-- Task data follows --

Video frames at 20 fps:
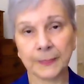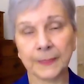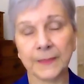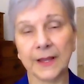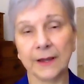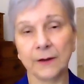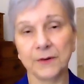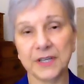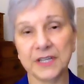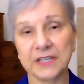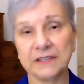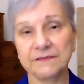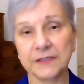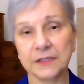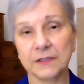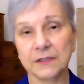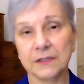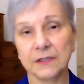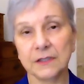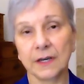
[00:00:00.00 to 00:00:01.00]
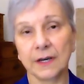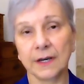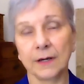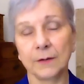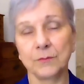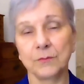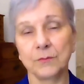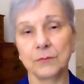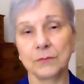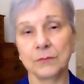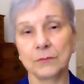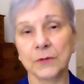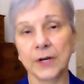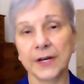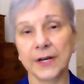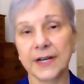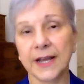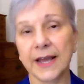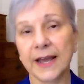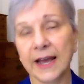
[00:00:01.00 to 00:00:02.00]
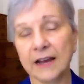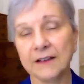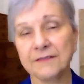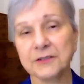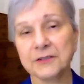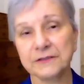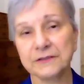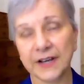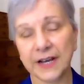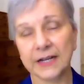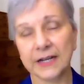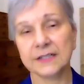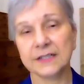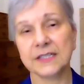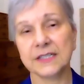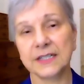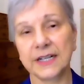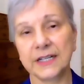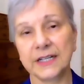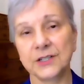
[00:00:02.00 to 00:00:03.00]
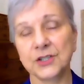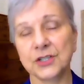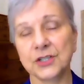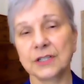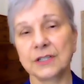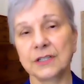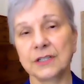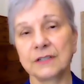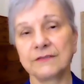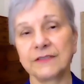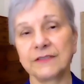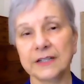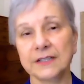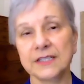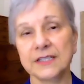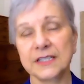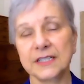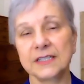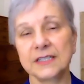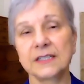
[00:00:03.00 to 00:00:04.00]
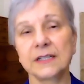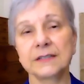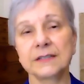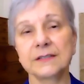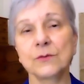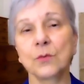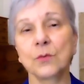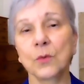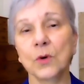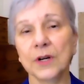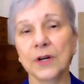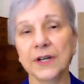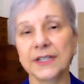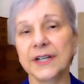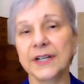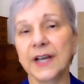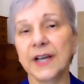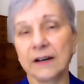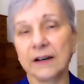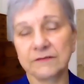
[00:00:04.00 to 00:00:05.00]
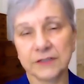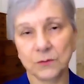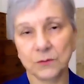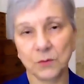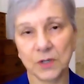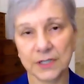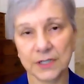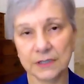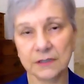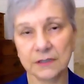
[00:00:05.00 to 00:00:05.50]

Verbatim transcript: Now, even um, right after vaccination, the vaccine doesn't work in everyone,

-- Task data concluded --

(What the task requires) In the copy, no picture may appear; the records themselves must be output exactly.

(Answer section)
Video frames at 20 fps:
[00:00:00.00 to 00:00:01.00]
[00:00:01.00 to 00:00:02.00]
[00:00:02.00 to 00:00:03.00]
[00:00:03.00 to 00:00:04.00]
[00:00:04.00 to 00:00:05.00]
[00:00:05.00 to 00:00:05.50]

Verbatim transcript: Now, even um, right after vaccination, the vaccine doesn't work in everyone,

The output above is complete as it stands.